What she saw in Dodi Fayed remains a mystery, though some say his Muslim religion was a factor — supposedly it would outrage the Royal Family. Dodi was in every way a lightweight, scarcely employable and a connoisseur of American models, one of whom he had married, another of whom he had dumped for Diana, but his family fortune was clearly not a barrier to romance. In August 1997 the couple spent six days on his yacht in the Mediterranean and then flew from Corsica to Paris where they stayed at the Ritz Hotel, owned by Dodi’s father. In the early hours of August 31, while a decoy car attempted to lure away journalists, Diana and Dodi entered a Mercedes Limo driven by Ritz head of security Henri Paul and accompanied by a Fayed family guard. Chased by paparazzi, the limo entered the Place de l’Alma tunnel at a high rate of speed and crashed. Paul and Dodi died immediately, Diana expired from massive internal injuries a few hours later in hospital. The only survivor, bodyguard Trevor-Rees Jones, was severely injured and spent a month in hospital recuperating. His face was reconstructed using family photographs as a guide and held together with 150 pieces of titanium.

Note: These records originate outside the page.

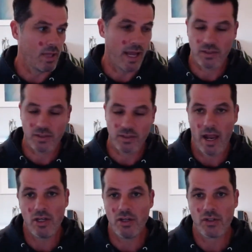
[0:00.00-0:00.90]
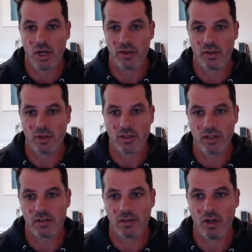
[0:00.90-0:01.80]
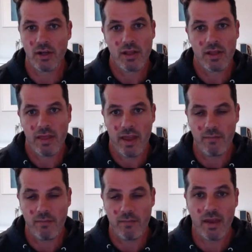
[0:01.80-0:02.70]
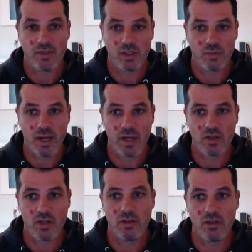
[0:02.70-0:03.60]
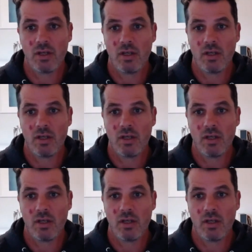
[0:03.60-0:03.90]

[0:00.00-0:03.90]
that's how you need to start this process. They've suspended you.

Controversy continued to dog the dead princess. As Britain mourned in spectacular fashion, rumours spread of the limo being struck from behind by a white Fiat which then sped off, never to be seen again. Others spoke of an assassination of the lovers by British intelligence services at the behest of the Royal Family — a view that Dodi’s father clings to. The driver Henri Paul was found to have been intoxicated and no one in the car was wearing seat belts.